The word “lean” along with its more unexpected connotations are invading the vocabulary of entrepreneurs these days – especially in Atlantic Canada.
The hot new entrepreneurship course on offer at Dalhousie University this year is titled “Starting Lean”, and it’s based on the “Lean Launchpad” methodology preached by Steve Blank of University of California, Berkeley. Last week, Austin Texas tech guru Ash Maurya spent two days in Halifax hosting seminars based on his book Running Lean.
So what’s the skinny on all this leanness?
The whole concept as it now exists is only a few years old, and it’s the natural evolution of the thinking on how to generate successful startups. It’s essentially a scheme for growing a business under the assumption that investors are NOT going to rush forward to finance your idea. In entrepreneurship circles, lean doesn’t mean the absence of fat so much as early validation of a concept.
As Maurya explained at a breakfast meeting sponsored by Innovacorp, the key is to validate your idea as early in the process as possible by talking to customers and partners about it. Otherwise, the danger is that you’ll burn through your scant cash by building a product, only to find that it’s something no one wants to buy.
“Rather than taking four or five months to build it, start talking to customers from Day One,” Ash implored his audience. “We want to learn something on Day One. It’s really learning through customer experience.”
As a result, business plans are oh-so last year. The new requirement is to have a “canvas” on which you jot down nine elements of a business, and then change the pertinent parts of the canvas each time you hear from potential customers what they think of your idea.
Maurya is such a demon on customer validation that he applied the concept to the writing of his book. He assembled a community of people who read his blog and then sent each of them two chapters every two weeks while he was writing the manuscript. They provided instant feedback (not to mention proofreading) which allowed him to correct the text quickly as he proceeded.
Maurya has brought his lean message to Nova Scotia five times in the past two years. In his first visit, traveling to Sydney in -20C weather, he met a young entrepreneur called Gavin Uhma who had an idea for a co-browsing solution.
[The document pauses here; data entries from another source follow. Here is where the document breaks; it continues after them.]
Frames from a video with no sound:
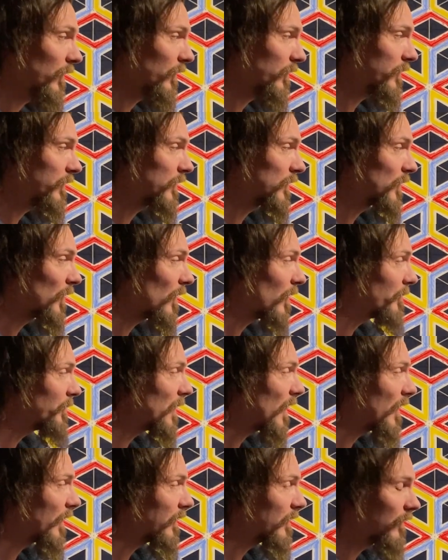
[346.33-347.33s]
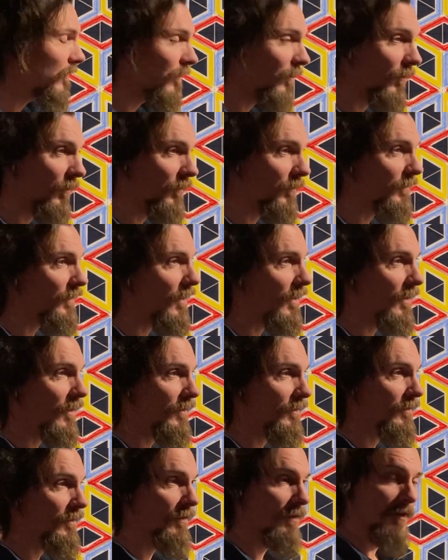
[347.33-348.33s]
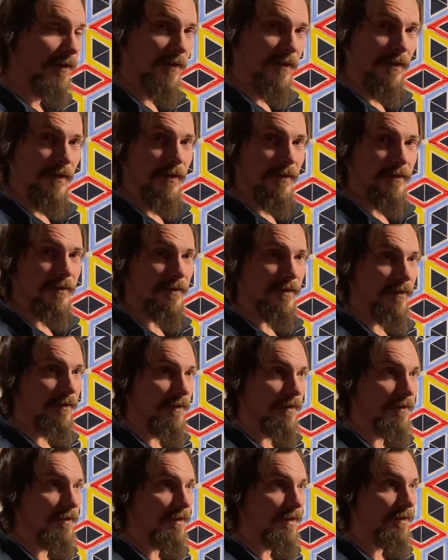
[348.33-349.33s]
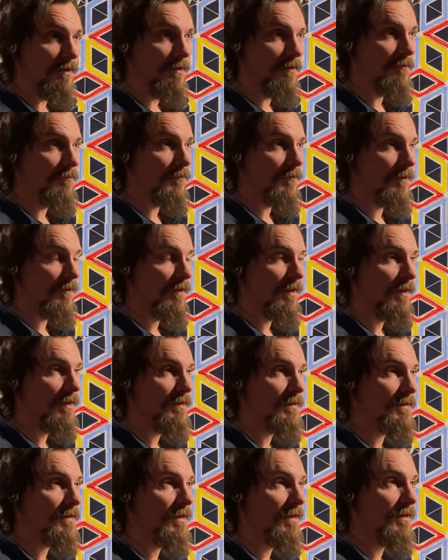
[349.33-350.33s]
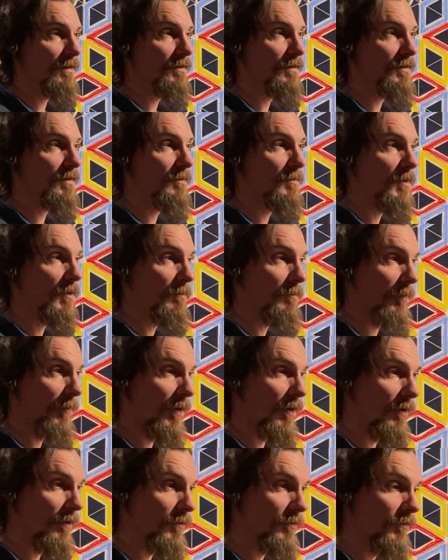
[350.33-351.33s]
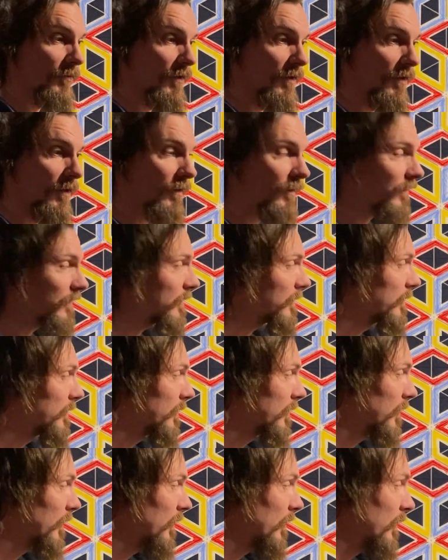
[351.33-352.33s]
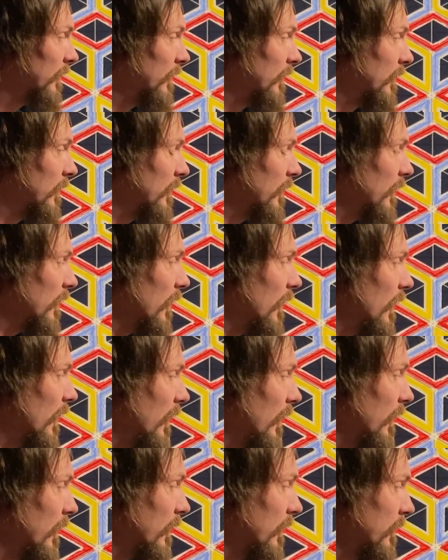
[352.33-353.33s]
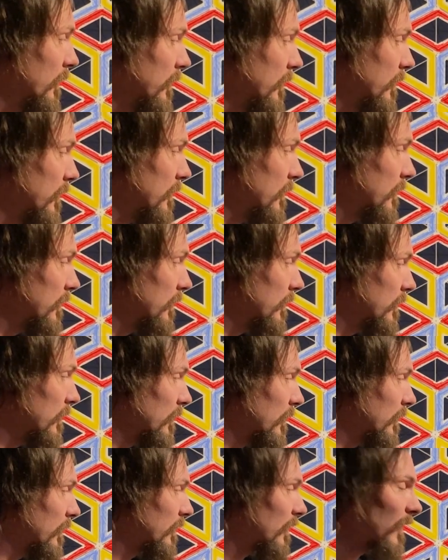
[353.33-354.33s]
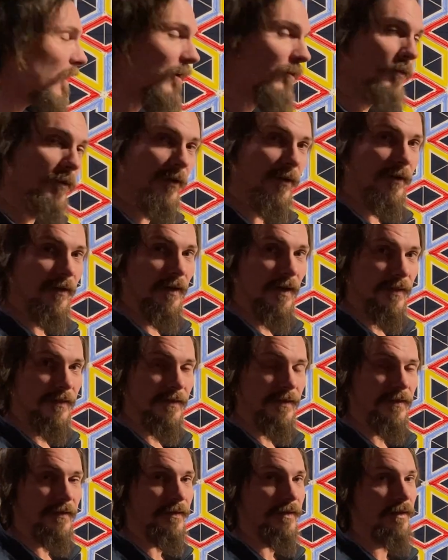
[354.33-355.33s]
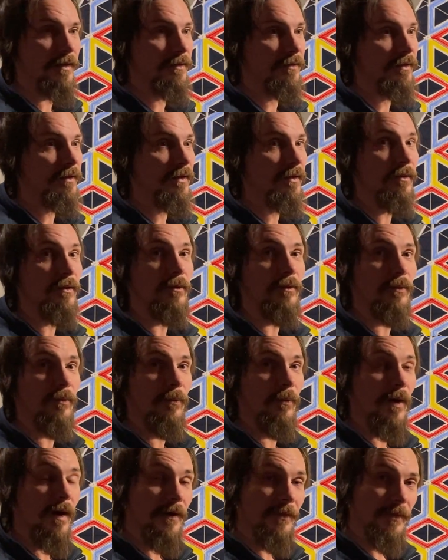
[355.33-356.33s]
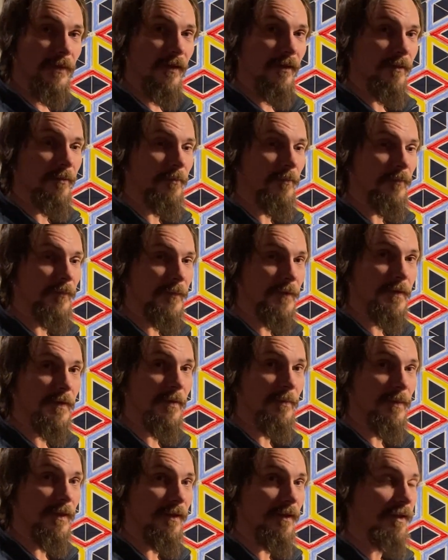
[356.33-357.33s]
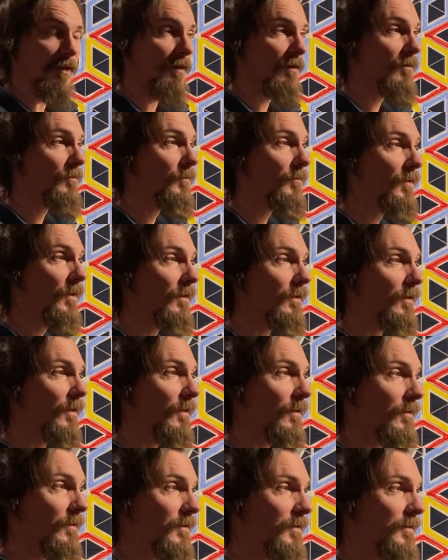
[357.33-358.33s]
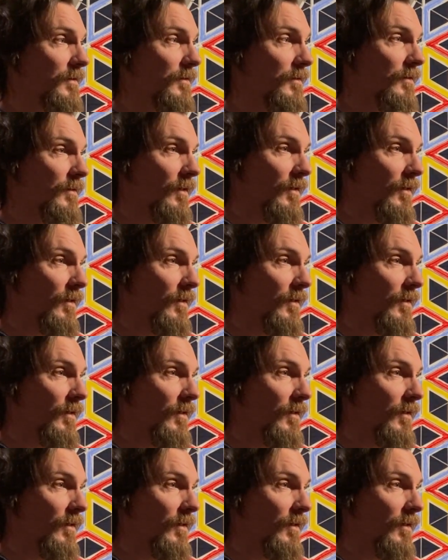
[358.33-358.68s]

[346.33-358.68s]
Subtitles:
so I'm not going to hold on to the need for these things to be perfect, and I wouldn't necessarily want them to be, because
That idea turned into GoInstant, the latest massive tech exit in the Maritimes.
The Texan has been impressed with the growth of the tech community in the region, which he says is revealed not only in the numbers attending his seminars (200 attended the session Wednesday) but also in the sophistication of the discussion.
Megan McCarthy, the CEO of cleantech company Unreal Energy and a student in Starting Lean, said she found the seminar inspiring. Her business has pivoted a few times, and it was refreshing to hear from a seasoned vet that good businesses do change course. “I think we realized we’re a lot further ahead than we thought,” she said.
For Maurya, the hallmark of lean entrepreneurship is to identify risks as early as possible in the process and attack those issues before anything else. The idea is to find out what doesn’t work and trash it as quickly as possible. He encourages entrepreneurs to toss out the parts that don’t work and focus on what does. Maybe the whole project gets trashed, but at least it’s done quickly.
“All products go through some amount of trashing,” he said. “You’re going to go through a lot of drastic experimentation. You may not even know who your actual customers are.”